Concatenating strings in Python isn't very efficient, you should instead use a list or generator and then use str.join() (most likely, ''.join()).
Here is the approach I would take, using itertools.groupby():
from itertools import groupby
def keyfunc(letter):
return (test_lang(letter), letter in punc)
cleaned = ' '.join(''.join(g) for k, g in groupby(letters, keyfunc))
This will group the letters into consecutive letters of the same language and whether or not they are punctuation, then ''.join(g) converts each group back into a string, then ' '.join() combines these strings adding a space between each string.
Also, as noted in comments by DSM, make sure that punc is a set.
Every time you perform a string concatenation, a new string is created. The longer the string gets, the longer each concatenation takes.
http://en.wikipedia.org/wiki/Schlemiel_the_Painter's_algorithm
You might be better off declaring a list big enough to store the characters of the output, and joining them at the end.
I suggest an entirely different solution that should be very fast:
import re
cleaned = re.sub(r"(?<!\s)\b(?!\s)", " ", letters, flags=re.LOCALE)
This inserts a space at every word boundary (defining words as "sequences of alphanumeric characters, including accented characters in your current locale", which should work in most cases), unless it's a word boundary next to whitespace.

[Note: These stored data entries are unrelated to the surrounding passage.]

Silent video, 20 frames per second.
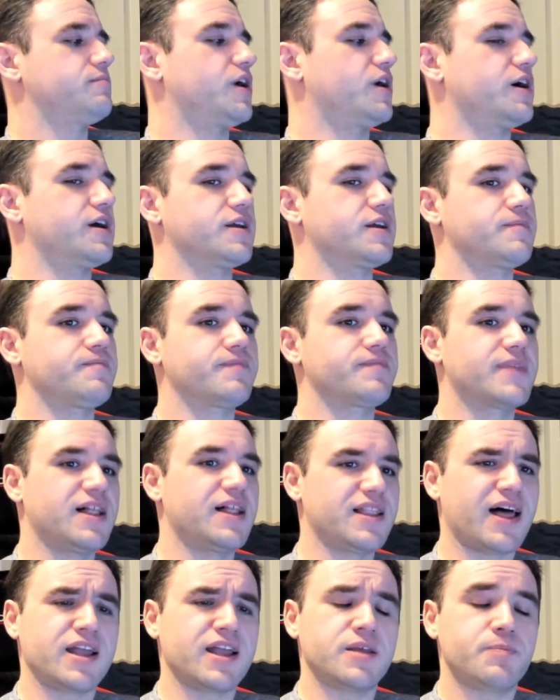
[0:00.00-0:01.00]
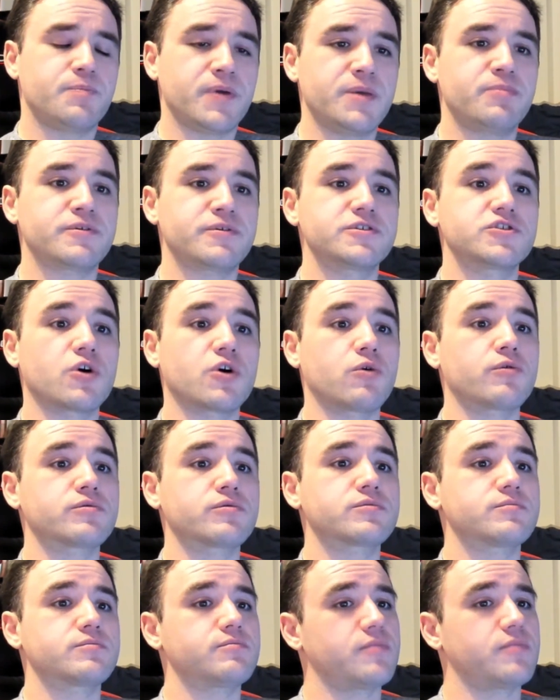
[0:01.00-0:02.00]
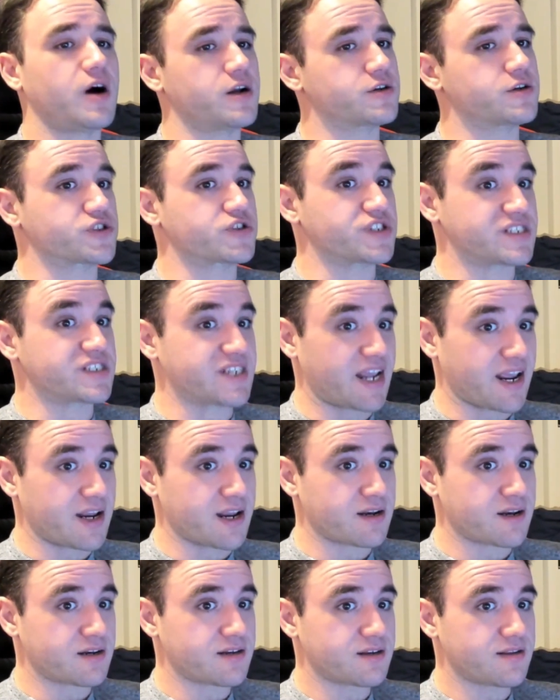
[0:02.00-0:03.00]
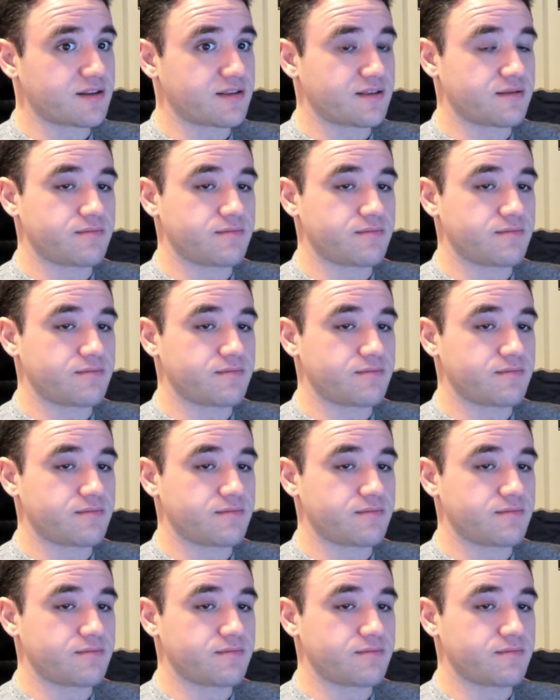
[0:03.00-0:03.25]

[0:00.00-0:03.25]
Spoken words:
But a lot of people don't understand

This should split between Latin and Arabic characters as well as between Latin and punctuation.
Assuming test_lang is not the bottleneck, I'd try:
''.join(
x + ' '
if x in punc or y in punc or test_lang(x) != test_lang(y)
else x
for x, y in zip(letters[:-1], letters[1:])
)
Here is a solution that uses yield. I would be interested to know whether this runs any faster than your original solution.
This avoids all the indexing in the original. It just iterates through the input, holding onto a single previous character.
This should be easy to modify if your requirements change in the future.
ch_sep = ' '
def _sep_chars_by_lang(s_input):
itr = iter(s_input)
ch_prev = next(itr)
yield ch_prev
while True:
ch = next(itr)
if test_lang(ch_prev) != test_lang(ch) or ch_prev in punc:
yield ch_sep
yield ch
ch_prev = ch
def sep_chars_by_lang(s_input):
return ''.join(_sep_chars_by_lang(s_input))
Keeping the basic logic of the OP's original code, we speed it up by not doing all that [i] and [i+1] indexing. We use a prev and next reference that scan through the string, maintaining prev one character behind next:
# Add a space between Arabic/foreign mixes, and between words and punc
cleaned = ''
prev = letters[0]
for next in letters[1:]:
cleaned += prev
if test_lang(prev) != test_lang(next):
cleaned += ' '
if prev in punc or next in punc:
cleaned += ' '
prev = next
cleaned += next
Testing on a string of 10 million characters shows this is about twice the speed of the OP code. The "string concatenation is slow" complaint is obsolete, as others have pointed out. Running the test again using the ''.join(...) metaphor shows a slighly slower execution than using string concatenation.
Further speedup may come through not calling the test_lang() function but by inlining some simple code. Can't comment as I don't really know what test_lang() does :).
Edit: removed a 'return' statement that should not have been there (testing remnant!).
Edit: Could also speedup by not calling test_lang() twice on the same character (on next in one loop and then prev in the following loop). Cache the test_lang(next) result.